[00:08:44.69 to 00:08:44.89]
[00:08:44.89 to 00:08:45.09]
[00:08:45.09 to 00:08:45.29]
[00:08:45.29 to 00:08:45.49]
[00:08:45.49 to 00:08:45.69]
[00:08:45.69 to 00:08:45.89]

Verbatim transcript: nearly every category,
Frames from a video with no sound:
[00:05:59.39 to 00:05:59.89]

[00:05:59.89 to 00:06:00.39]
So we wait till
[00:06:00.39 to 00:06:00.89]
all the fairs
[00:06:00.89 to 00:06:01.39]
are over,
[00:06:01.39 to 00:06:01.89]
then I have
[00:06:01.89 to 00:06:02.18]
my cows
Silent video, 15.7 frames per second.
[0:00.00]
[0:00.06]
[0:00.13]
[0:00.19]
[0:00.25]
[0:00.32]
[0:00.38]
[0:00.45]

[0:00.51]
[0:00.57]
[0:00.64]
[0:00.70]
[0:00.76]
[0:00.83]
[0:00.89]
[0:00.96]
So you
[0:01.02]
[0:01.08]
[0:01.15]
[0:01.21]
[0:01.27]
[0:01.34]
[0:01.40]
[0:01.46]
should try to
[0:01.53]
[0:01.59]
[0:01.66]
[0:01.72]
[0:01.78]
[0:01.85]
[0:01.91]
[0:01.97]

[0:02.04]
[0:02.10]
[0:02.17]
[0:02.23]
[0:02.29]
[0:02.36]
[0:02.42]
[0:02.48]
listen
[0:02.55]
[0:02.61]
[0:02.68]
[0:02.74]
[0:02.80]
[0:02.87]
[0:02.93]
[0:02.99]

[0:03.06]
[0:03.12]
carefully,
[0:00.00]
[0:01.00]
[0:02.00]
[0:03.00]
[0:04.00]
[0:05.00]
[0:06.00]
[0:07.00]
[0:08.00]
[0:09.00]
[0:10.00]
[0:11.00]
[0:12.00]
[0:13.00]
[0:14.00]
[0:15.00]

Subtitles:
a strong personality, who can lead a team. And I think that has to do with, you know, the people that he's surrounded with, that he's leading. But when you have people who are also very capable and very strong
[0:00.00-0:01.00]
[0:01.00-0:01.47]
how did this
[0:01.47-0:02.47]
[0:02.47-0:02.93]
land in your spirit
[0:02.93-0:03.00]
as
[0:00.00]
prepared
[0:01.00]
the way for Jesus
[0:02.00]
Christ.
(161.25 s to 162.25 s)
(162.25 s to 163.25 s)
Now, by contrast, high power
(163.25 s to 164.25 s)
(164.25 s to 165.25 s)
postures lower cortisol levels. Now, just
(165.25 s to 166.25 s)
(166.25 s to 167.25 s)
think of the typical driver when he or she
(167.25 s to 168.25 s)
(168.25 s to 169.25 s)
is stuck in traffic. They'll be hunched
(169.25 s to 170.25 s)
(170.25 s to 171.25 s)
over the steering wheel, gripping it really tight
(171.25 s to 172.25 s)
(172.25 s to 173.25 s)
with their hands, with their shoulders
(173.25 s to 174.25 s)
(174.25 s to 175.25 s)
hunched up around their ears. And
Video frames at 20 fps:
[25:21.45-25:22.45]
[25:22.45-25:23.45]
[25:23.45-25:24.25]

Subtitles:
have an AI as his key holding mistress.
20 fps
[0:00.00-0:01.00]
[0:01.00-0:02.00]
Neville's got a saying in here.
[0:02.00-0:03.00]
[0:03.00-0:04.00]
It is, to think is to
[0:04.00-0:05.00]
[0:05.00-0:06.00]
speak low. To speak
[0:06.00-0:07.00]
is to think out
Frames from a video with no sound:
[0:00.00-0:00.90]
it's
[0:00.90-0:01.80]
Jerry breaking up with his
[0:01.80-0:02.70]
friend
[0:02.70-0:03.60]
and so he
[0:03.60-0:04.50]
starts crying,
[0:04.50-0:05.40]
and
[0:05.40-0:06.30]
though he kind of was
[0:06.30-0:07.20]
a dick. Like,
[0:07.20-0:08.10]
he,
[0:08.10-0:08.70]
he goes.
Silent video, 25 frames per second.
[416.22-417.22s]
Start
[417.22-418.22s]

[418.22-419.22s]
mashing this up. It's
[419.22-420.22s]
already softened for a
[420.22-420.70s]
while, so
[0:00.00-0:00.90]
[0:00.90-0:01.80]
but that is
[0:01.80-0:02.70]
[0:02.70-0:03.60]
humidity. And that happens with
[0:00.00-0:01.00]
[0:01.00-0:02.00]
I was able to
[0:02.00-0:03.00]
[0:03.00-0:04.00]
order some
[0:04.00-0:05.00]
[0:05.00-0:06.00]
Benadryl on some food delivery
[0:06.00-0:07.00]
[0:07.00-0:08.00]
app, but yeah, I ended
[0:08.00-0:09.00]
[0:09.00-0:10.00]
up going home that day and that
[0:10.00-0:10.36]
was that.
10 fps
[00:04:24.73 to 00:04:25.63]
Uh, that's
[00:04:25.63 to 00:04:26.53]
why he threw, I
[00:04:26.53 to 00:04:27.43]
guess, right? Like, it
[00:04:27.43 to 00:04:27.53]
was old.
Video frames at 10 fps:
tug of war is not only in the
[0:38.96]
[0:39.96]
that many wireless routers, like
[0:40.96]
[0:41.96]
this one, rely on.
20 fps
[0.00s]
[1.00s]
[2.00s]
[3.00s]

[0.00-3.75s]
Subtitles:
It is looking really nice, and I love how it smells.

• HOW TO COMPLETE THIS TASK: Lines above that include the string "Silent" need to be copied.

• TASK OUTPUT:
Silent video, 15.7 frames per second.
Silent video, 25 frames per second.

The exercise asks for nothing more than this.